Every line containing the word "Video" is to be copied from the data below.

+++ Data

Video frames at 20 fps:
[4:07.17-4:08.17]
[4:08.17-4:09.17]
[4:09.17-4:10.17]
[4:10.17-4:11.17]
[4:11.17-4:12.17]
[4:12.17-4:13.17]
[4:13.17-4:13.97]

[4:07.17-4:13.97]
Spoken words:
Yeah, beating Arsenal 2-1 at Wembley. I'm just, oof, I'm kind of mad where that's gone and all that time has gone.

++++++
+++ Data

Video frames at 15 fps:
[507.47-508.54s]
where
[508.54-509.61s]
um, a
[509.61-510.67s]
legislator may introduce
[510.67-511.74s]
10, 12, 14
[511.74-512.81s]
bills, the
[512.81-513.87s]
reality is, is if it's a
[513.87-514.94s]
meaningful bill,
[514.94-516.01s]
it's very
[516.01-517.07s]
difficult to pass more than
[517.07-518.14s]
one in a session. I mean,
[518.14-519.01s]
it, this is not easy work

++++++

### Solution to this exercise
Video frames at 20 fps:
Video frames at 15 fps:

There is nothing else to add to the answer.